London, England • August 4, 1944
The British had begun deploying the first of several bunker-buster bombs (Tallboy and its successor Grand Slam) in 1944 while the Americans had nothing similar to deploy. On this date in 1944 the U.S. Eighth Air Force kicked off Operation Aphrodite, a program developed in total secrecy and designed to deliver precision-guided, bunker-busting munitions using a pilotless delivery system. Aphrodite and the U.S. Navy’s equivalent, Anvil, were experimental methods for destroying high-priority targets that were heavily defended and hardened, such as V‑weapon sites and U‑boat pens, and simultaneously disposing of B‑17 Flying Fortresses, B‑24 Liberators, and Navy PB4Y‑1 Liberators that had outlived their operational usefulness.
The war-weary bombers were stripped of all nonessentials right down to the canopy and packed to capacity with explosives in England. Then they were flown by a volunteer pilot and a co-pilot, eventually descending to an altitude of 2,000 ft, at which time the payload would be armed followed by the two aviators bailing out of the aircraft. Guided by a mother ship using TV cameras and radio-controlled equipment, the pilotless drones would fly into their bomb-resistant targets on the continent and explode.
In this first mission, four B-17 drones flew to the Pas-de-Calais region in occupied Northern France to destroy cruise missile or ballistic rocket storage facilities and a hardened bunker. Neither this nor the other twelve missions were successful. They were expensive and very dangerous. On the fifth mission to the Pas-de-Calais—this on August 12 against the Fortress of Mimoyecques near the hamlet of the same name that was to house a battery of V‑3 cannons aimed at London—Navy Lt. Joseph P. Kennedy, Jr’s plane detonated prematurely off the North Sea coast of England, killing both pilot and co-pilot and causing widespread damage and small fires, but no injuries, when their wreckage fell onto a nearby village. (Joseph Kennedy was the elder brother of future U.S. President John F. Kennedy.) Operation Aphrodite effectively ended on January 1, 1945, when both drones were shot down by flak over Oldenburg in Northern Germany. The program was terminated on January 27, 1945, when Gen. Carl Spaatz, commander of Strategic Air Forces in Europe, banned any further Operation Aphrodite operations.
Operation Aphrodite, 1944
Left: An Aphrodite assault drone at takeoff from a relatively remote airfield in Norfolk, England. The drone carried a payload of 30,000 lb of Torpex, an explosive that was 50 percent more powerful than TNT by mass. Drones required a pilot and a co-pilot because the remote control system was insufficient for safe takeoff.

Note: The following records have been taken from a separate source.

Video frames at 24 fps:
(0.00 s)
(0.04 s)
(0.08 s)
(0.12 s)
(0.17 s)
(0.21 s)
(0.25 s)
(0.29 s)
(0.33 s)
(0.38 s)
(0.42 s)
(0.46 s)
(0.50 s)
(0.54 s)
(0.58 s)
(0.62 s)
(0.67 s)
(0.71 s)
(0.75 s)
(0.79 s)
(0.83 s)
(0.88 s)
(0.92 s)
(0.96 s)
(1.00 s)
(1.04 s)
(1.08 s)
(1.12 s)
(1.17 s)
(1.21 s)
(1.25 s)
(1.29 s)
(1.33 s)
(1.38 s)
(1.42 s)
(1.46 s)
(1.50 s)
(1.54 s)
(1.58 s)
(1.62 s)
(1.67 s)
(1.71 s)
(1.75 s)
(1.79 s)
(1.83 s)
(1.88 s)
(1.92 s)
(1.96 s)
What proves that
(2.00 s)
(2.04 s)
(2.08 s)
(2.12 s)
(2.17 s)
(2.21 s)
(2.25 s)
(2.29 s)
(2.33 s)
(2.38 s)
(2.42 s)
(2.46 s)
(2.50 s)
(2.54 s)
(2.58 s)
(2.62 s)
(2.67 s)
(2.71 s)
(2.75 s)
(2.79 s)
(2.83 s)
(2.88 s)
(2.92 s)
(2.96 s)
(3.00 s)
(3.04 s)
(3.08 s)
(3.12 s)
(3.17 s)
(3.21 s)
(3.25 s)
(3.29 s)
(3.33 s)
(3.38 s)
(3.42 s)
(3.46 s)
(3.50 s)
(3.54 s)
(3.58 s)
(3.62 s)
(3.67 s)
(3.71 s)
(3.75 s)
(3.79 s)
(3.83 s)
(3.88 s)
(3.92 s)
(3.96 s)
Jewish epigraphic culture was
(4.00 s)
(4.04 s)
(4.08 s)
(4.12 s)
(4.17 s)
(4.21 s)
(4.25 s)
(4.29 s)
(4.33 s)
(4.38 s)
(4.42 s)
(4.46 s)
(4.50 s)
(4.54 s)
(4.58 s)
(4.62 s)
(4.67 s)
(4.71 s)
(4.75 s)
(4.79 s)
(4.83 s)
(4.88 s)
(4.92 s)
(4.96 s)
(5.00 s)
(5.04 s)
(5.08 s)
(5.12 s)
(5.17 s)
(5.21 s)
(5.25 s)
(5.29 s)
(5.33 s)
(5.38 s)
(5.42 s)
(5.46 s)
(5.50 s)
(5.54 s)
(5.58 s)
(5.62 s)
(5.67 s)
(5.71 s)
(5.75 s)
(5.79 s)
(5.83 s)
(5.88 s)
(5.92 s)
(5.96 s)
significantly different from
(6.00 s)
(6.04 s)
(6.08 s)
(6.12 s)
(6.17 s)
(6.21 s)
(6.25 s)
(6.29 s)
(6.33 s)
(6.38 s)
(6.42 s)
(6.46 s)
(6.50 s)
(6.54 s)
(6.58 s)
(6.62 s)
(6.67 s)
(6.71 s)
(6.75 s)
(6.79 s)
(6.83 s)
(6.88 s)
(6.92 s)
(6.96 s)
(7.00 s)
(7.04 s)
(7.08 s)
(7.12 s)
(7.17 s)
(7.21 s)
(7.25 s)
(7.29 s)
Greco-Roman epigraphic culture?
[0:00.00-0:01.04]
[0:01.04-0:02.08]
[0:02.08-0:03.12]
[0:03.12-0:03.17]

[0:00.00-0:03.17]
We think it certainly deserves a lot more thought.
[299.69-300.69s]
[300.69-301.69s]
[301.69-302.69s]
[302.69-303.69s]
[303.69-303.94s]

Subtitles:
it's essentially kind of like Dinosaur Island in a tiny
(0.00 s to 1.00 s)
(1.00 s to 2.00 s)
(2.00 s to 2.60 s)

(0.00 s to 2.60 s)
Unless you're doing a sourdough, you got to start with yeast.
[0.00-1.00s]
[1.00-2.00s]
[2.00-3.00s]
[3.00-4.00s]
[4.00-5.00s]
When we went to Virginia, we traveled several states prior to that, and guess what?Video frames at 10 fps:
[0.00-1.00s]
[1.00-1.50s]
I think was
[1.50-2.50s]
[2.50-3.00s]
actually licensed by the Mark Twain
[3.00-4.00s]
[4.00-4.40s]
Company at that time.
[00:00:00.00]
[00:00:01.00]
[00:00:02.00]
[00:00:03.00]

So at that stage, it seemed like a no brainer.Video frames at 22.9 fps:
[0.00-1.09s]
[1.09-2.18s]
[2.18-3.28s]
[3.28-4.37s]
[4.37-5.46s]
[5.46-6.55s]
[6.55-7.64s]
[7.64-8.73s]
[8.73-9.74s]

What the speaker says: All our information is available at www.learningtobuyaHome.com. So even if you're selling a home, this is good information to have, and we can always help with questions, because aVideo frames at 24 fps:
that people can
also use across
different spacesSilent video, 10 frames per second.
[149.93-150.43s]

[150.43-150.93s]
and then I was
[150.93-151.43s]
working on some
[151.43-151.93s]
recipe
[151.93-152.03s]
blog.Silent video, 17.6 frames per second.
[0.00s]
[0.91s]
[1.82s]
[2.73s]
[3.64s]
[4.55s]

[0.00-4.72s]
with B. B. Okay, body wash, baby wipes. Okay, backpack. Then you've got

Right: After completing 80 missions, this Aphrodite B‑17F (The Careful Virgin) was used on August 4, 1944, against Mimoyecques, near Calais, France. (The site is very close to the French end of the present-day Channel tunnel.) Dug into a limestone hill, the site was to fire dart-like explosive projectiles from V-3 “supergun” cannons (gun tubes) on London at a rate of 600 every hour. Without knowing the exact purpose of the site, the U.S. Eighth Air Force and the Royal Air Force bombed Mimoyecques twice in November 1943, six times in March and April 1944, and six times between May and July. The Aphrodite mission against Mimoyecques on August 4, the first using a remote-controlled aircraft, failed when the worn-out B‑17 spun out of control and impacted short of its target.
Left: A four-engine RAF Halifax flies over Mimoyecques on July 6, 1944, as exploding bombs send smoke and dust into the air. Mimoyecques was put out of commission on this date when RAF bombers dropped deep-penetration Tallboy earthquake bombs to collapse underground railway tunnels, elevator shafts, storage areas, and inclined gun tubes, leaving enormous craters. Two of the 12,000 lb bombs were direct hits, entombing and drowning hundreds of workers, among them engineers and miners from the German Ruhr Valley and forced laborers from eighteen nations. An RAF squadron of 226 bombers made a last appearance over Mimoyecques on August 26, 1944, without losing a single plane. Shortly after that the Germans abandoned the V‑3 site, which the Canadians captured on September 5.
Right: Two U.S. Army soldiers with a captured 150mm (5.9 in) finned projectile “Sprenggranate 4481,” a very-long-range shell similar in design to one that would have been fired from Mimoyecques’ V‑3 cannon. (The V‑3 cannon was also known as the Hochdruckpumpe, “High Pressure Pump,” HDP for short.) The shell for London was designed to have an explosive charge of 25 kilos (55 lb). The projectile pictured here was the kind fired on Luxembourg, where 142 rounds fell, killing 10 and wounding 35. The U.S. Army disassembled captured gun tubes, spare parts, and ammunition and shipped them to the Aberdeen Proving Ground in Maryland for testing and evaluation.